EXERCISE DESCRIPTION
Only the pictures stay out; every record is to be quoted exactly.

▽

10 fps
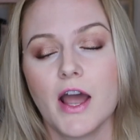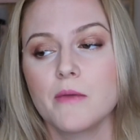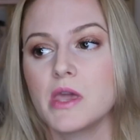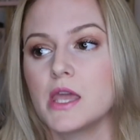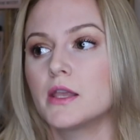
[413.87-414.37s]
I
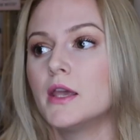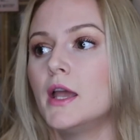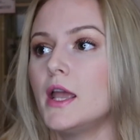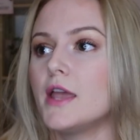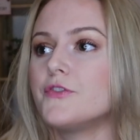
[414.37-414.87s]
mean,
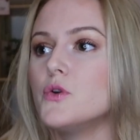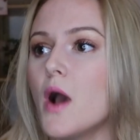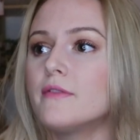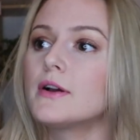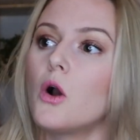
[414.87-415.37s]
if you
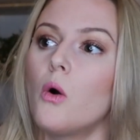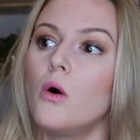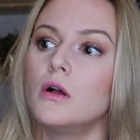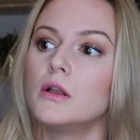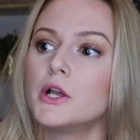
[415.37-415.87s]
have a
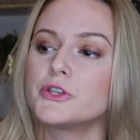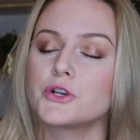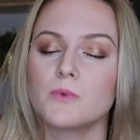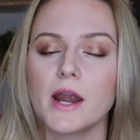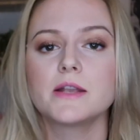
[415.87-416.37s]
goal to
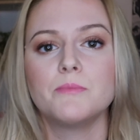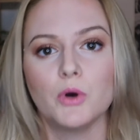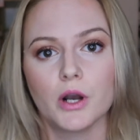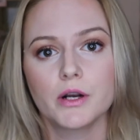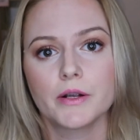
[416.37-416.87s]
write a
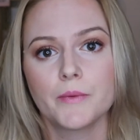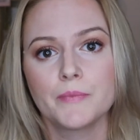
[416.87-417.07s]
book,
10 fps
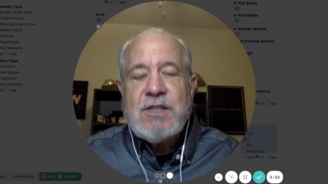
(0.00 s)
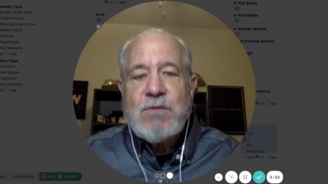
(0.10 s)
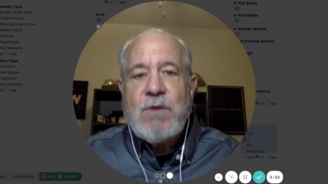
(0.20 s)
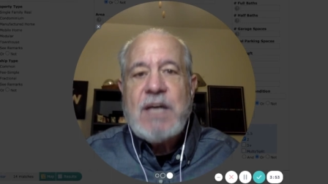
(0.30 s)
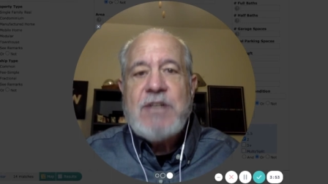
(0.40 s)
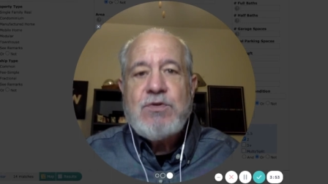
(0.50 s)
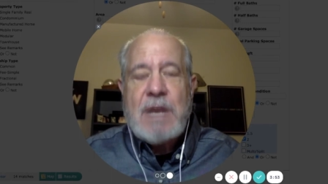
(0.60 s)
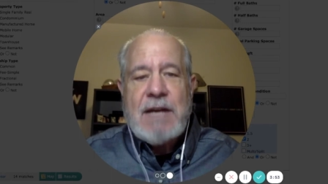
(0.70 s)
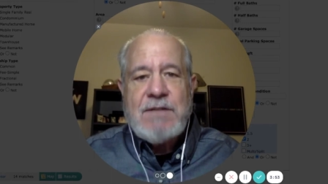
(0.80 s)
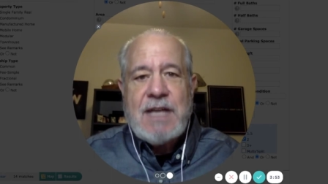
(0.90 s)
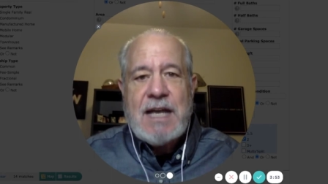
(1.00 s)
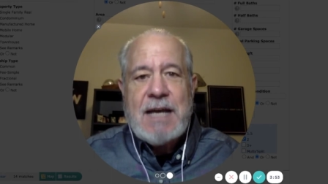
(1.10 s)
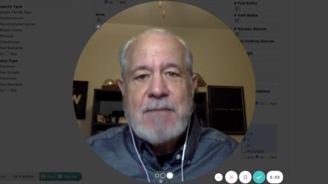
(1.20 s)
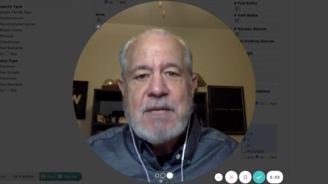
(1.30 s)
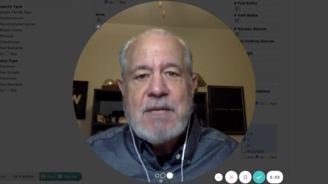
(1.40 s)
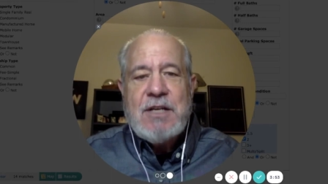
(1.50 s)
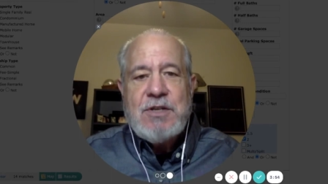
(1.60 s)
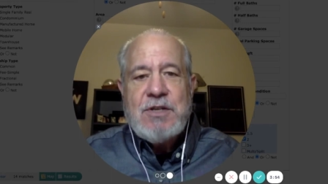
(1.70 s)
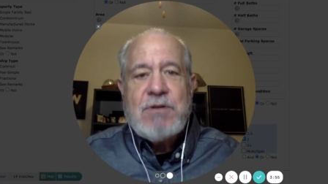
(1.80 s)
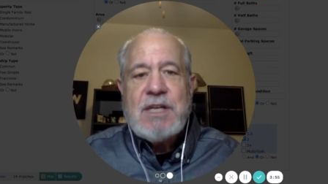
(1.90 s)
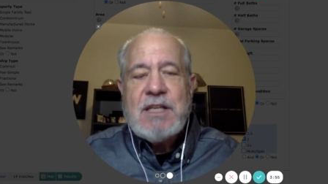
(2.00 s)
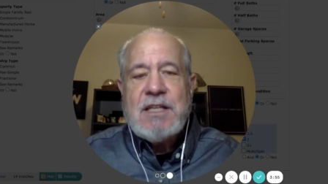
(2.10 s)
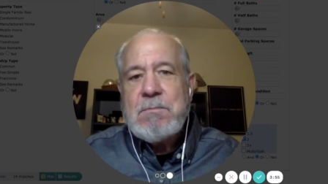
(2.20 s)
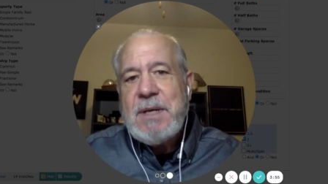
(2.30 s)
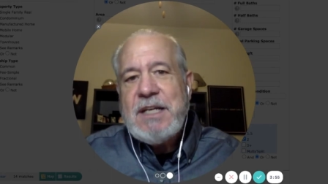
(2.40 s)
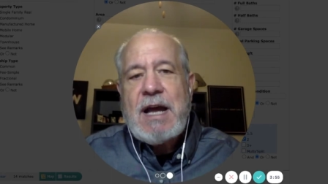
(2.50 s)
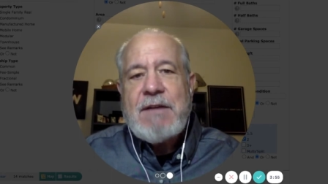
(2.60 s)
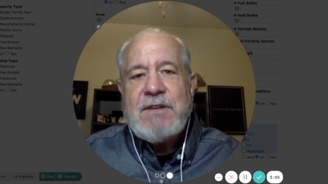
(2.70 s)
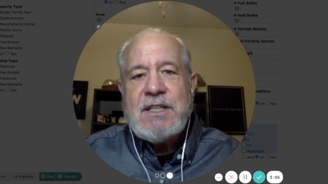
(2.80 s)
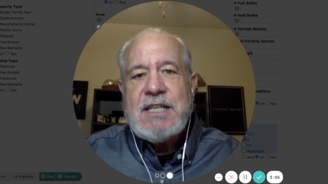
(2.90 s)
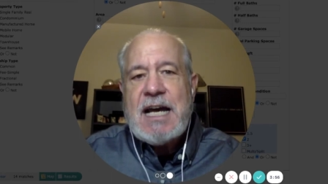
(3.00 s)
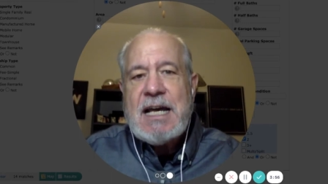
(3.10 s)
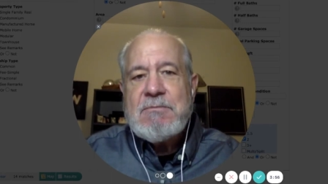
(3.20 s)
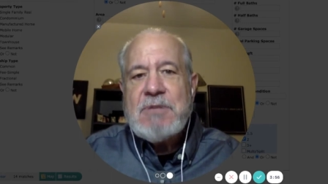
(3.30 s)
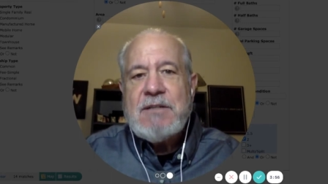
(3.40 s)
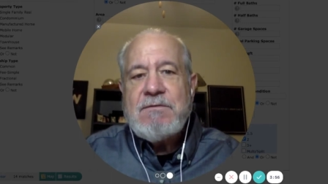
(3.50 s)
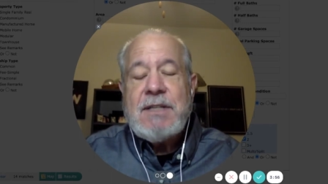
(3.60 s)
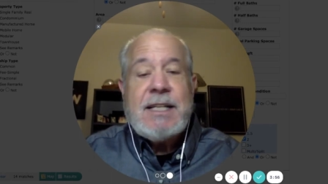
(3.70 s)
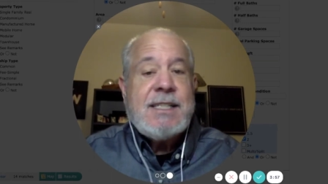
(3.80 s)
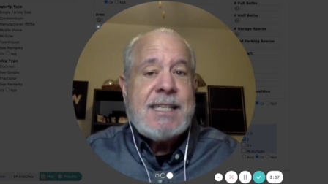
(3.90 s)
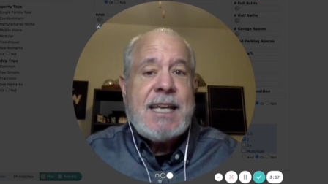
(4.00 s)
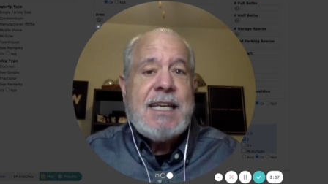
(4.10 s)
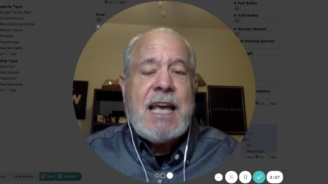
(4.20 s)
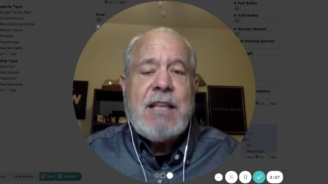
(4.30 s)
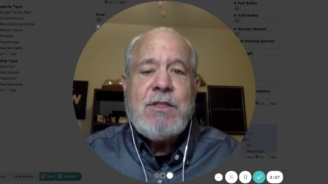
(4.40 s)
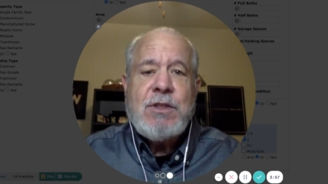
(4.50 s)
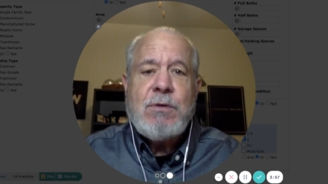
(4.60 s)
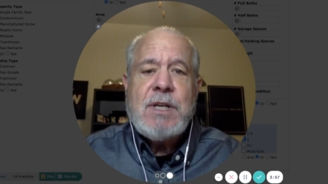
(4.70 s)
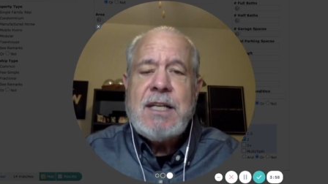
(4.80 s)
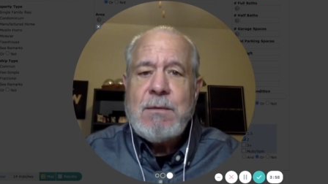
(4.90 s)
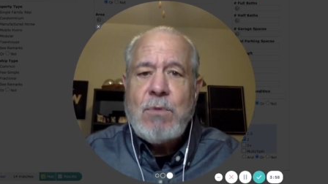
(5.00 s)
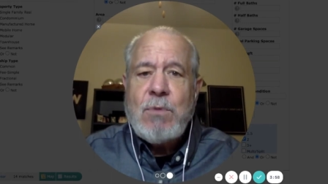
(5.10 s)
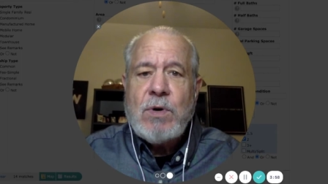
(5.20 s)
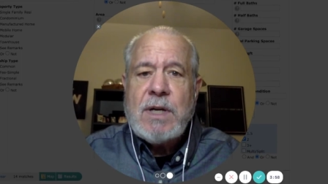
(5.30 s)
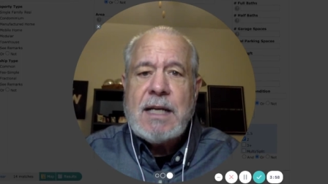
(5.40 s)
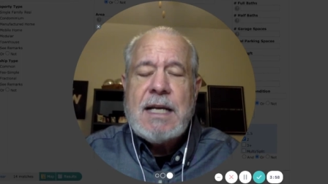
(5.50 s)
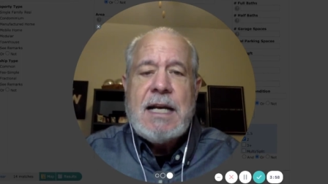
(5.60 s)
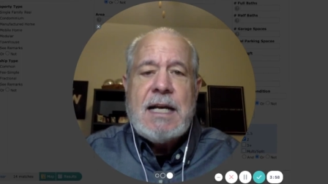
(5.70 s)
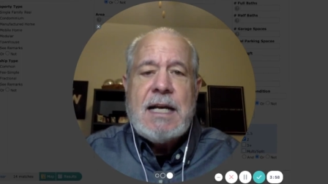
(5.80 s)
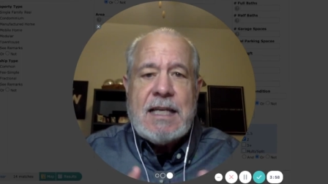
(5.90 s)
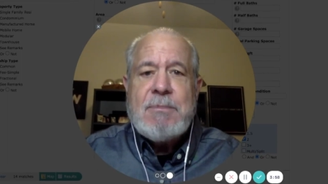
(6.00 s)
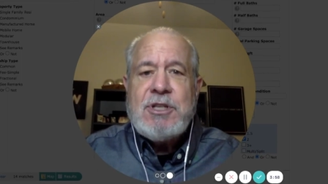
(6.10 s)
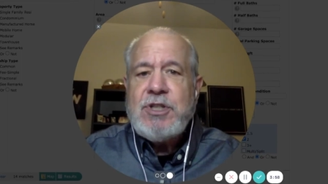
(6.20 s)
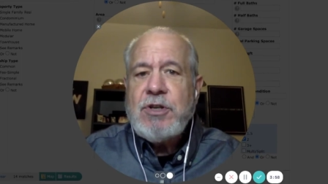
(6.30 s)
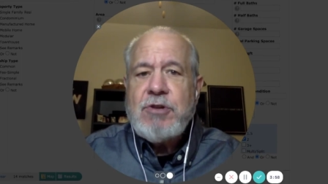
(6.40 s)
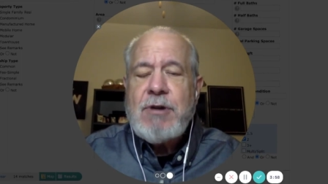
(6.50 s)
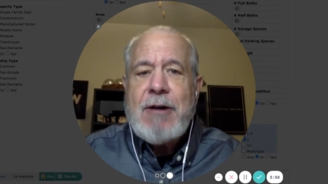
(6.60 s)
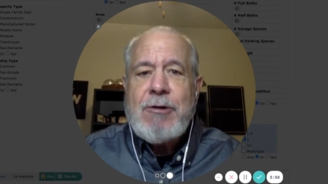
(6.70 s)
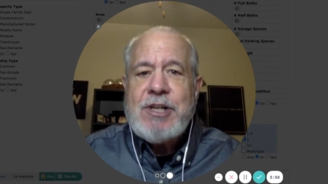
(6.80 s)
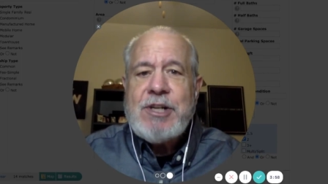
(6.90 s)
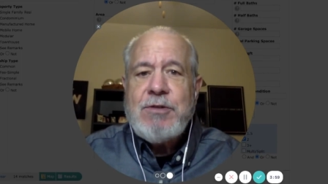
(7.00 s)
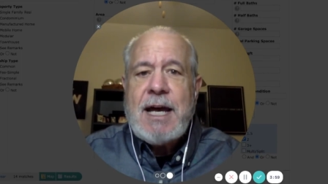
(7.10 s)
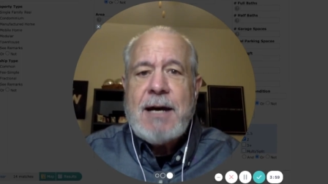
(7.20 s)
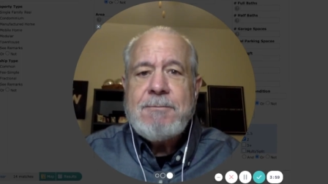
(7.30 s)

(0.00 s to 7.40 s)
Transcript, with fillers: away drive time during the peak traffic time of, let's say, 8:30 in the morning. Let me show you how I do that.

△

ANSWER FOR THE TASK
10 fps
[413.87-414.37s]
I
[414.37-414.87s]
mean,
[414.87-415.37s]
if you
[415.37-415.87s]
have a
[415.87-416.37s]
goal to
[416.37-416.87s]
write a
[416.87-417.07s]
book,
10 fps
(0.00 s)
(0.10 s)
(0.20 s)
(0.30 s)
(0.40 s)
(0.50 s)
(0.60 s)
(0.70 s)
(0.80 s)
(0.90 s)
(1.00 s)
(1.10 s)
(1.20 s)
(1.30 s)
(1.40 s)
(1.50 s)
(1.60 s)
(1.70 s)
(1.80 s)
(1.90 s)
(2.00 s)
(2.10 s)
(2.20 s)
(2.30 s)
(2.40 s)
(2.50 s)
(2.60 s)
(2.70 s)
(2.80 s)
(2.90 s)
(3.00 s)
(3.10 s)
(3.20 s)
(3.30 s)
(3.40 s)
(3.50 s)
(3.60 s)
(3.70 s)
(3.80 s)
(3.90 s)
(4.00 s)
(4.10 s)
(4.20 s)
(4.30 s)
(4.40 s)
(4.50 s)
(4.60 s)
(4.70 s)
(4.80 s)
(4.90 s)
(5.00 s)
(5.10 s)
(5.20 s)
(5.30 s)
(5.40 s)
(5.50 s)
(5.60 s)
(5.70 s)
(5.80 s)
(5.90 s)
(6.00 s)
(6.10 s)
(6.20 s)
(6.30 s)
(6.40 s)
(6.50 s)
(6.60 s)
(6.70 s)
(6.80 s)
(6.90 s)
(7.00 s)
(7.10 s)
(7.20 s)
(7.30 s)

(0.00 s to 7.40 s)
Transcript, with fillers: away drive time during the peak traffic time of, let's say, 8:30 in the morning. Let me show you how I do that.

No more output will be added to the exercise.